BEGIN

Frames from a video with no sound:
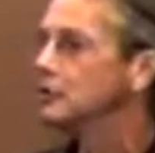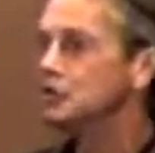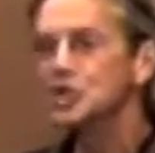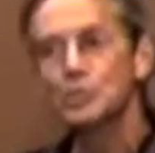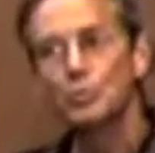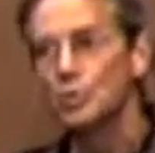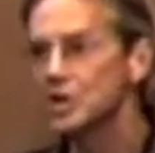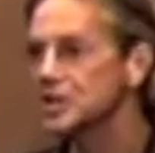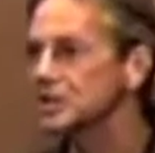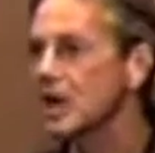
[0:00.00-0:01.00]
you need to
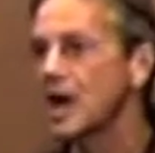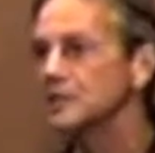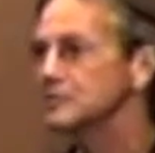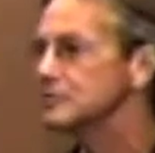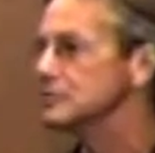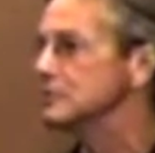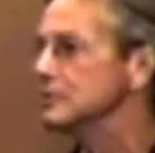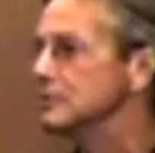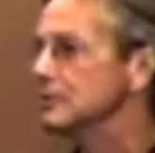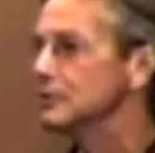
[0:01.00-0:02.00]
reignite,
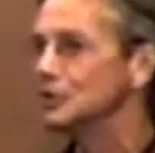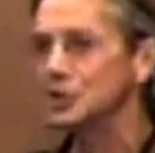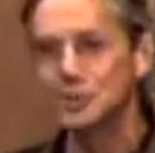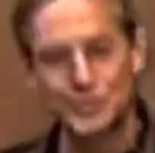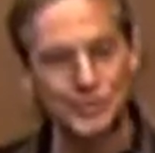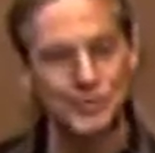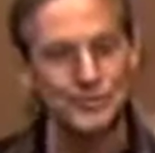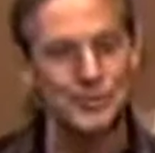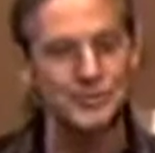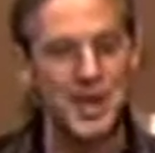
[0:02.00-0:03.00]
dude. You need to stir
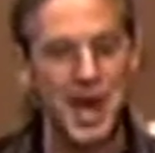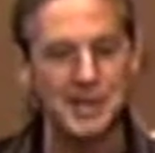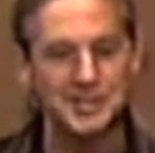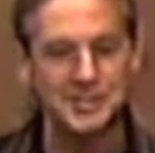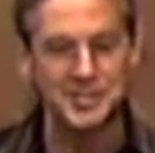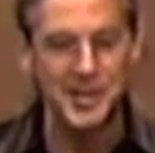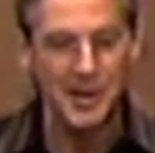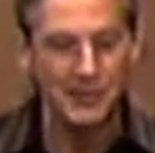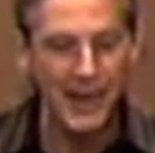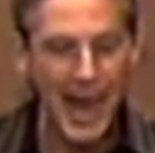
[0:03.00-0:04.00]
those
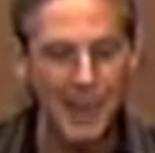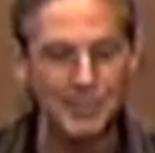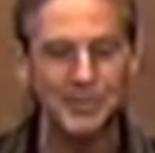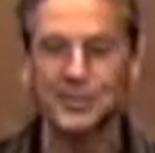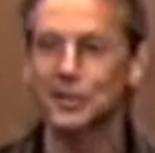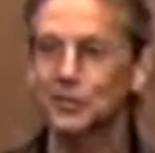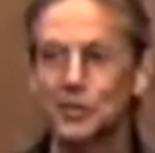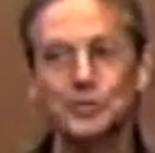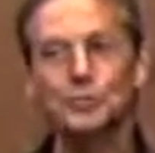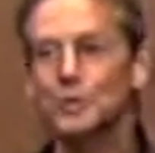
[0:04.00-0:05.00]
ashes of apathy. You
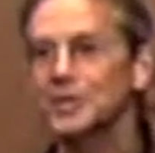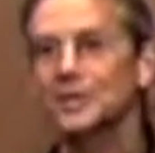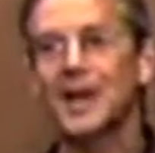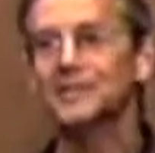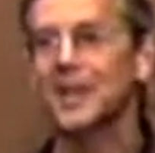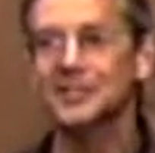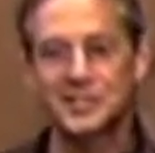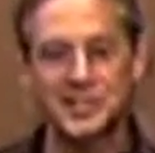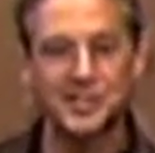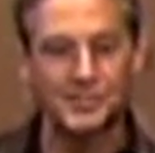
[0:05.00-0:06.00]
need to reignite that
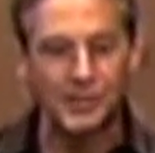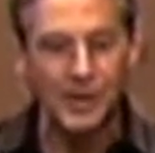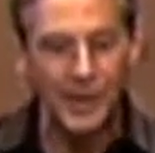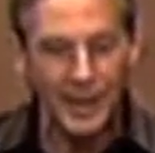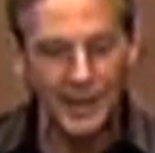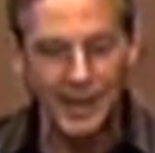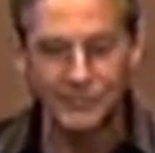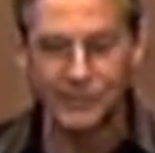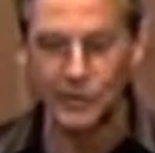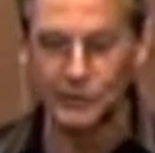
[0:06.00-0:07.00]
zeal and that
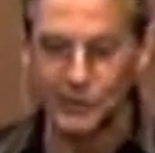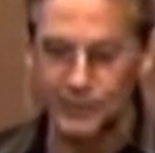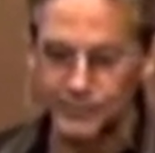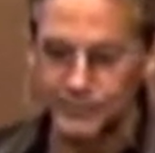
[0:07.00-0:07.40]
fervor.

END

[INSTRUCTIONS FOR THE TASK] With images omitted, output the data exactly as given.

[ANSWER BELOW]
Frames from a video with no sound:
[0:00.00-0:01.00]
you need to
[0:01.00-0:02.00]
reignite,
[0:02.00-0:03.00]
dude. You need to stir
[0:03.00-0:04.00]
those
[0:04.00-0:05.00]
ashes of apathy. You
[0:05.00-0:06.00]
need to reignite that
[0:06.00-0:07.00]
zeal and that
[0:07.00-0:07.40]
fervor.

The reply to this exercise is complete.